**SUPPLIED INFORMATION**
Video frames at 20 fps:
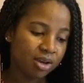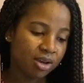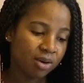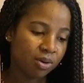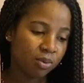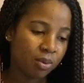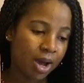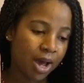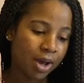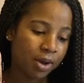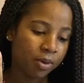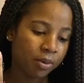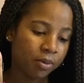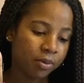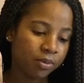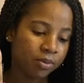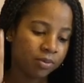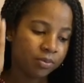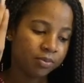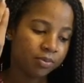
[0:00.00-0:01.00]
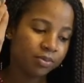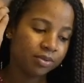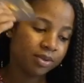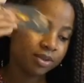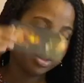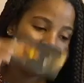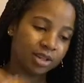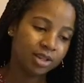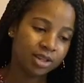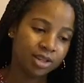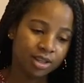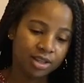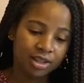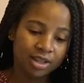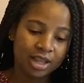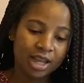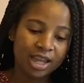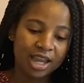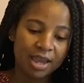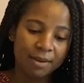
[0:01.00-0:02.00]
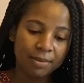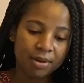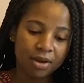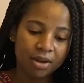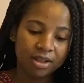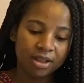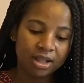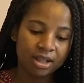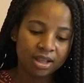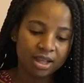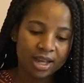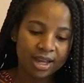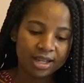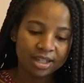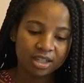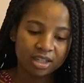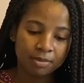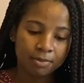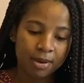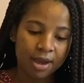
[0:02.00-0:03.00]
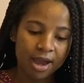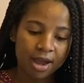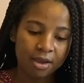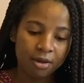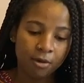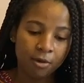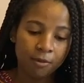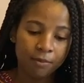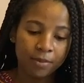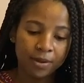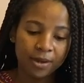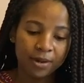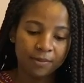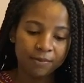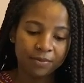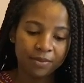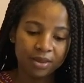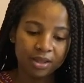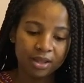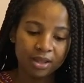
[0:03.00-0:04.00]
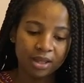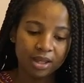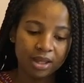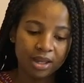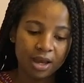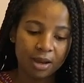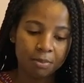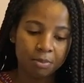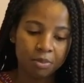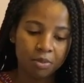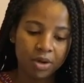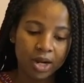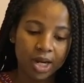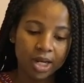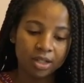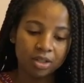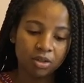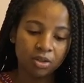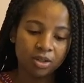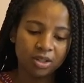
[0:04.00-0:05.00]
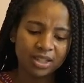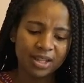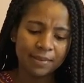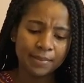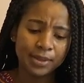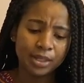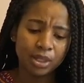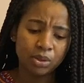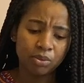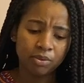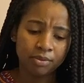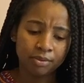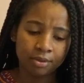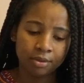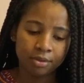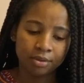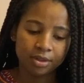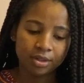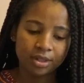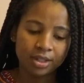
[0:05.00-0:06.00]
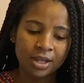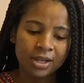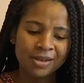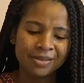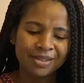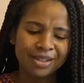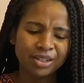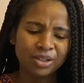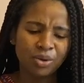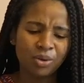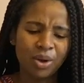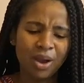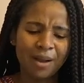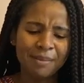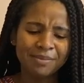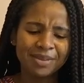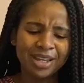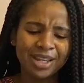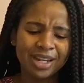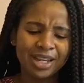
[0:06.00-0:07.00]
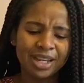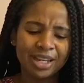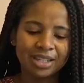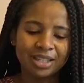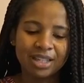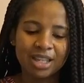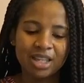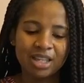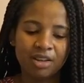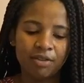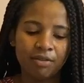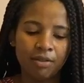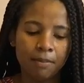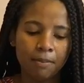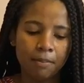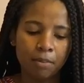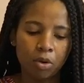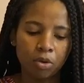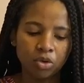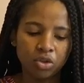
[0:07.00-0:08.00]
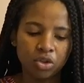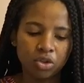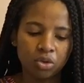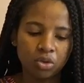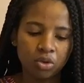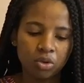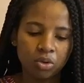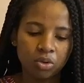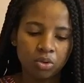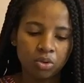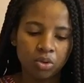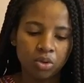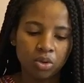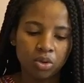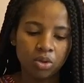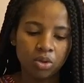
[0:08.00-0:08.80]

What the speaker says: Wow. That came out in the last pile, but upright. So this time it's in reverse. So I'm getting a sense of emotional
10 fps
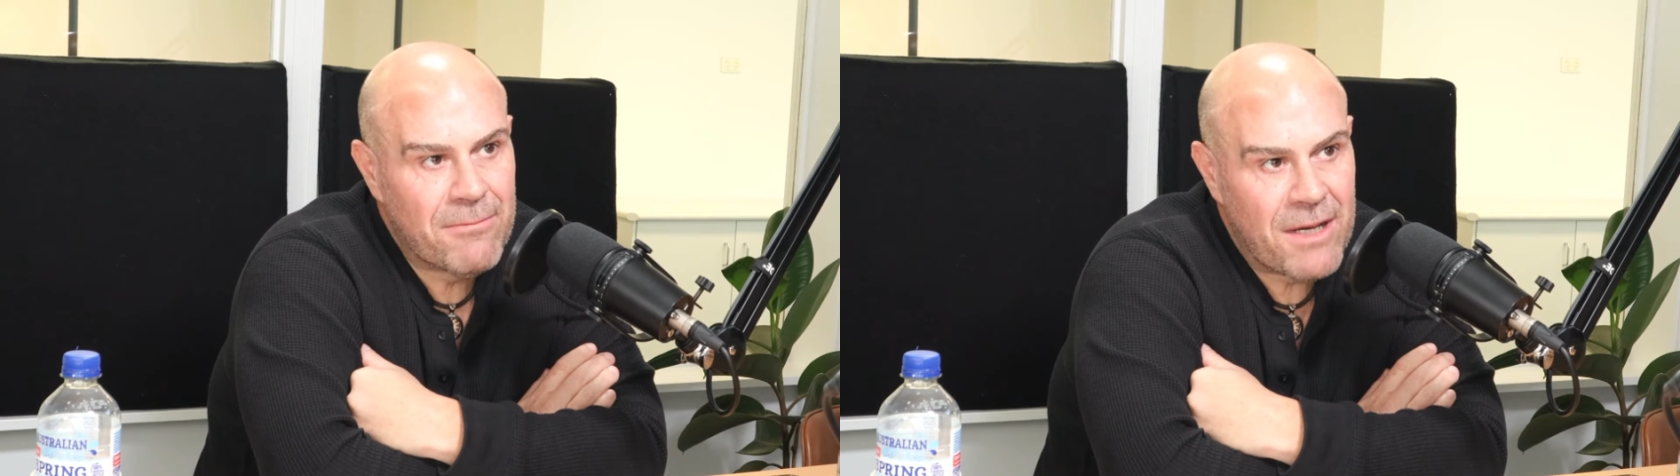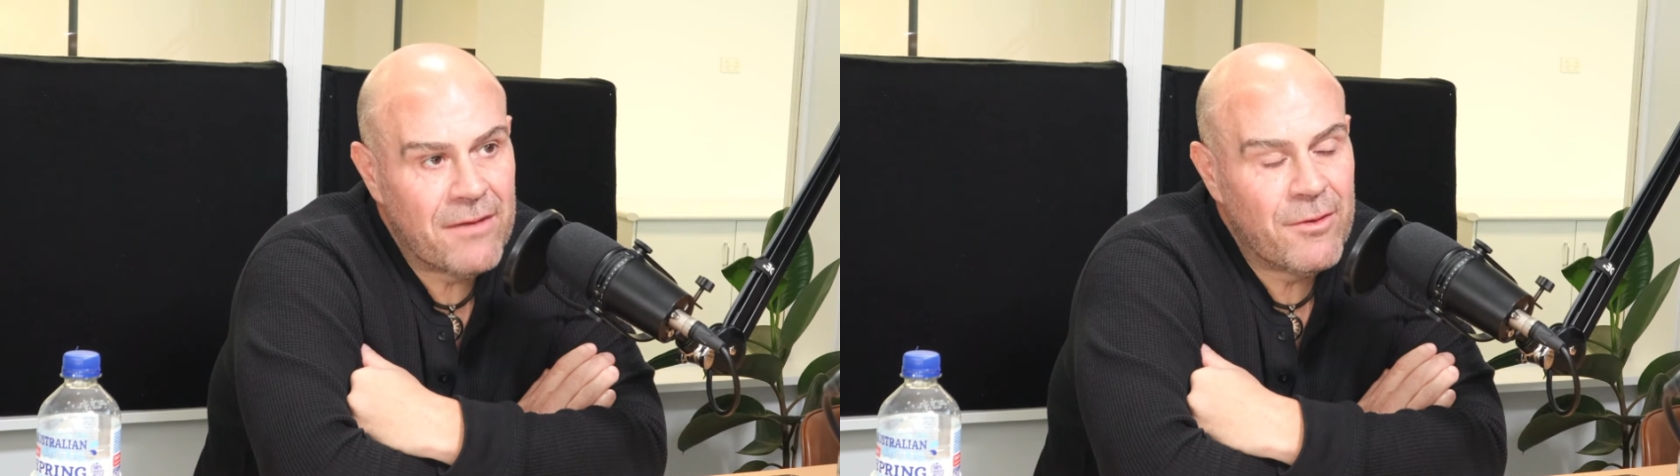
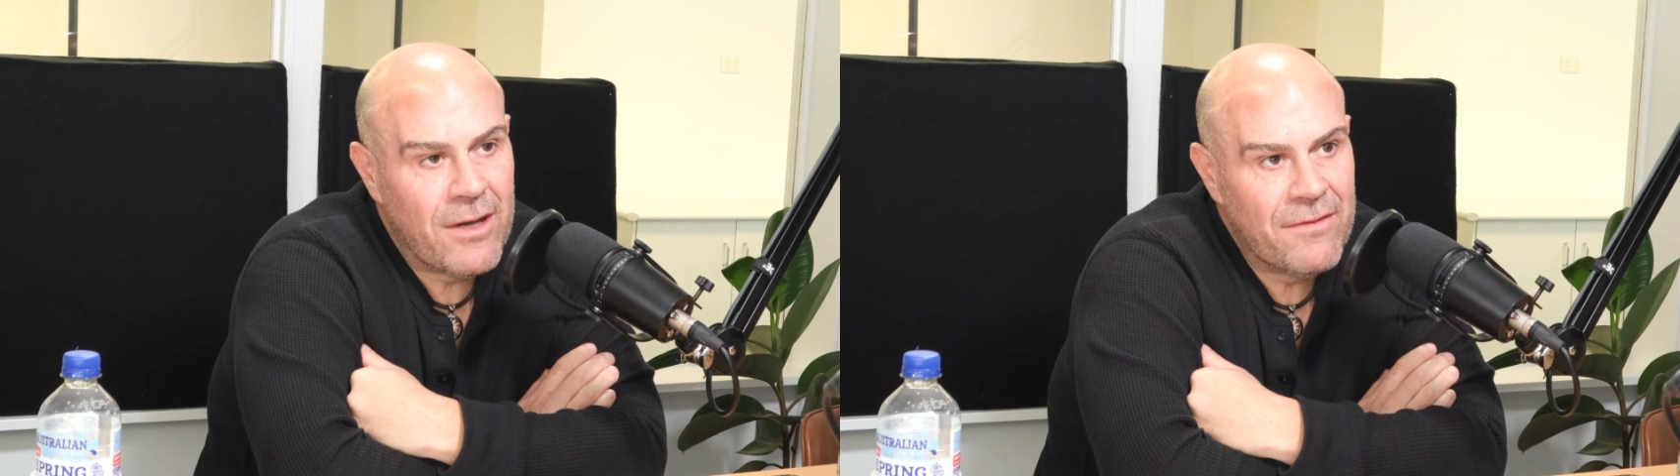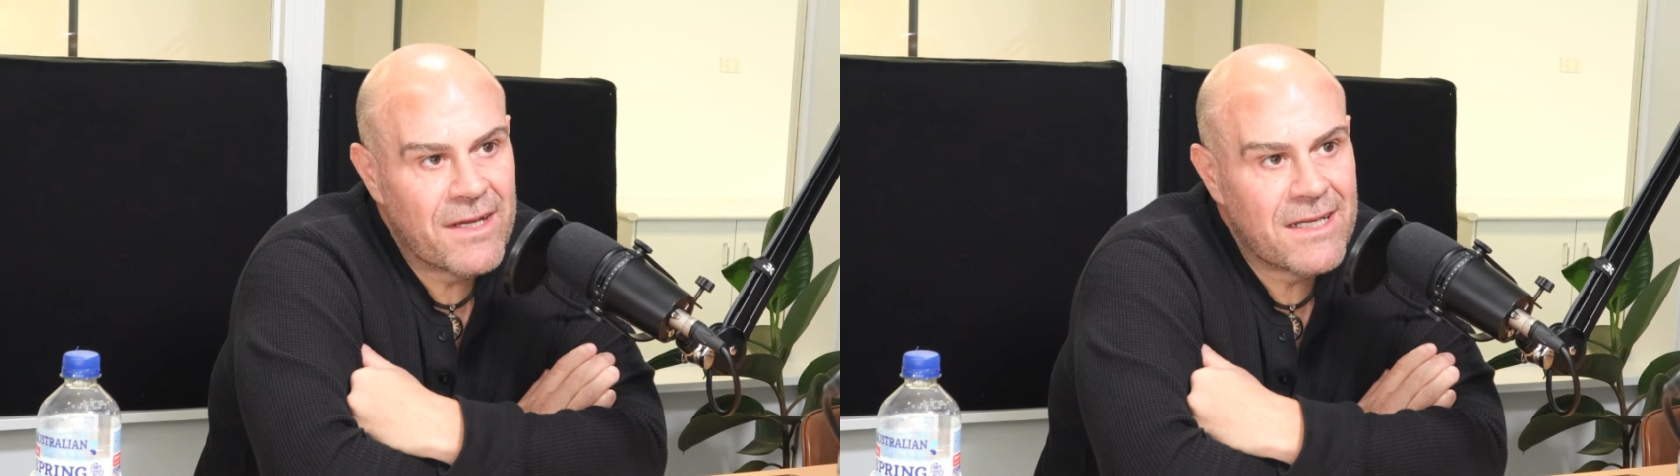part of your
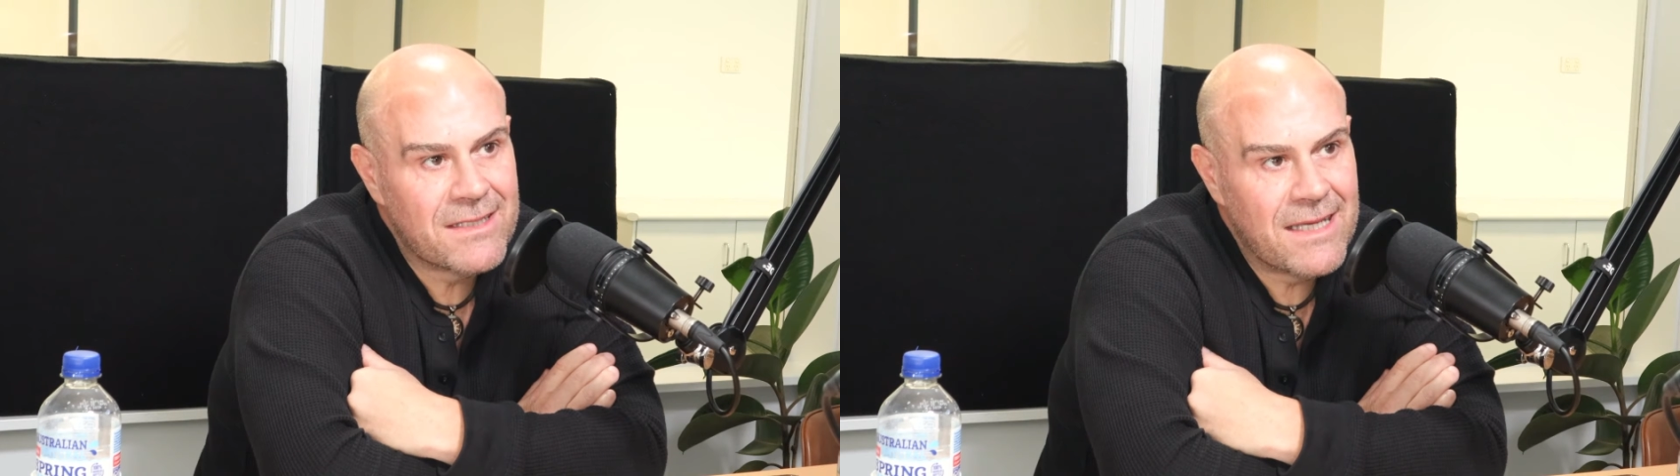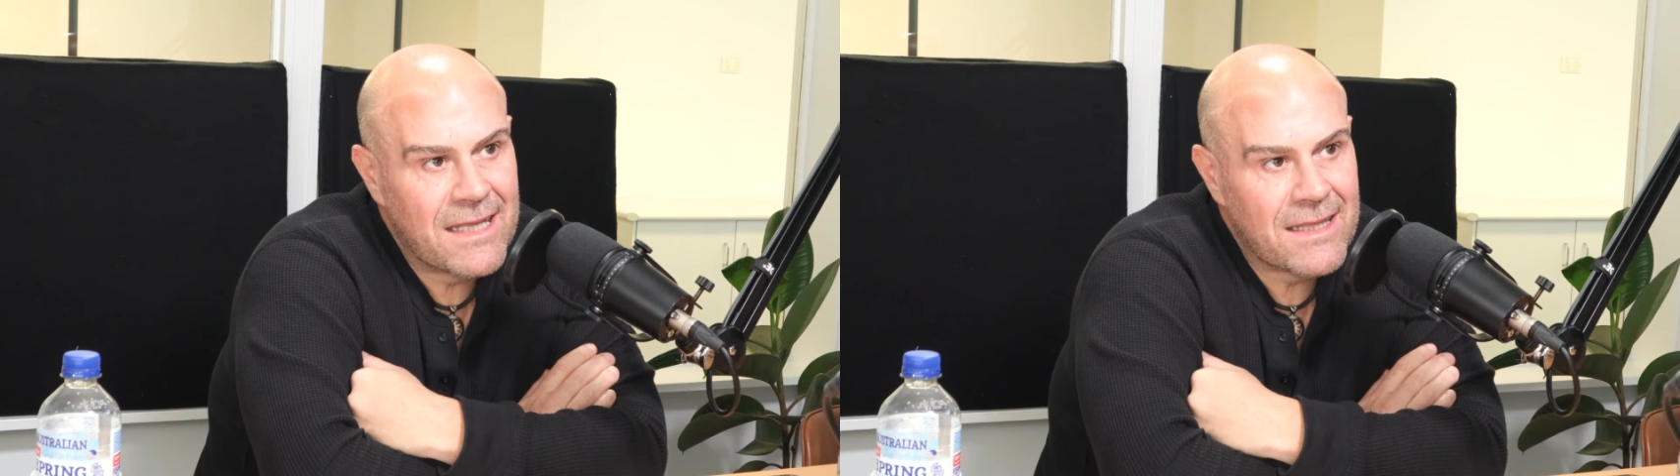
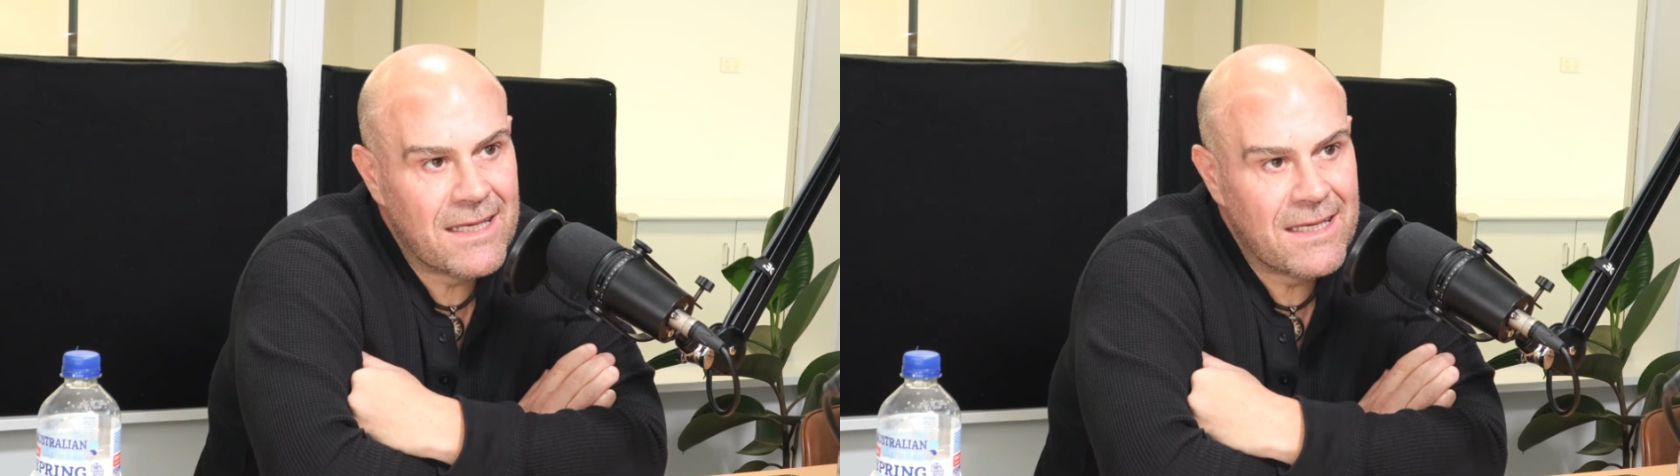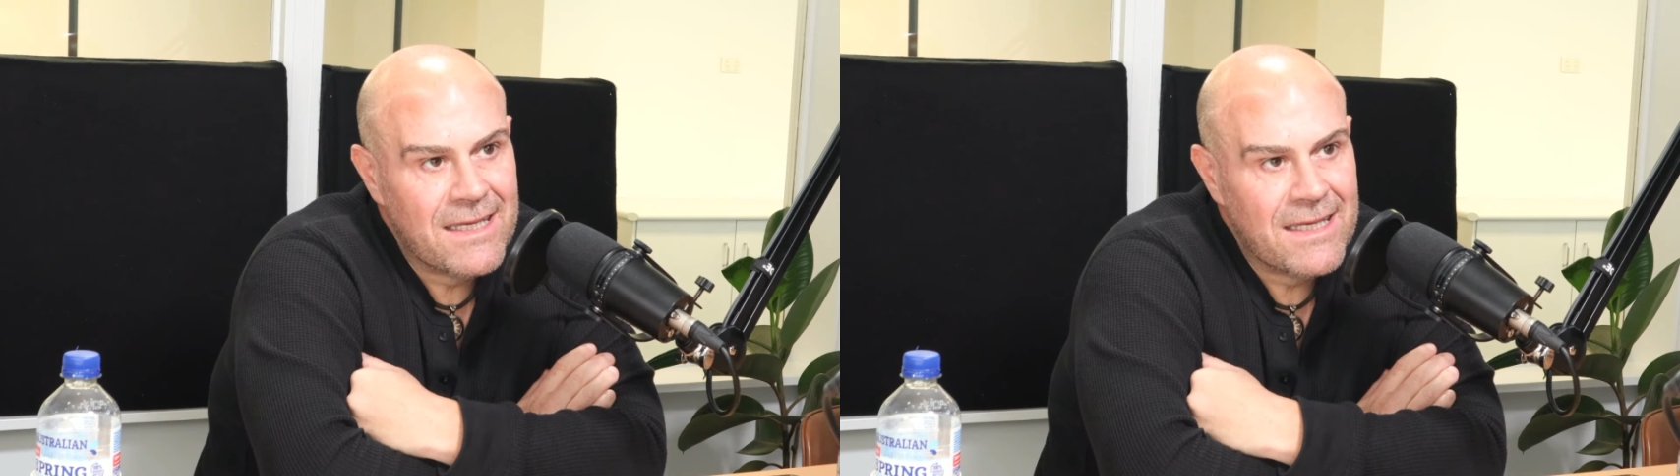advocacy out there,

**WORK TO BE COMPLETED**
Write out verbatim the lines from the one containing "[0:05.00-0:06.00]" through the last line of the listing above, and no other lines; omit pictures.

**EXERCISE OUTPUT**
[0:05.00-0:06.00]
[0:06.00-0:07.00]
[0:07.00-0:08.00]
[0:08.00-0:08.80]

What the speaker says: Wow. That came out in the last pile, but upright. So this time it's in reverse. So I'm getting a sense of emotional
10 fps
part of your
advocacy out there,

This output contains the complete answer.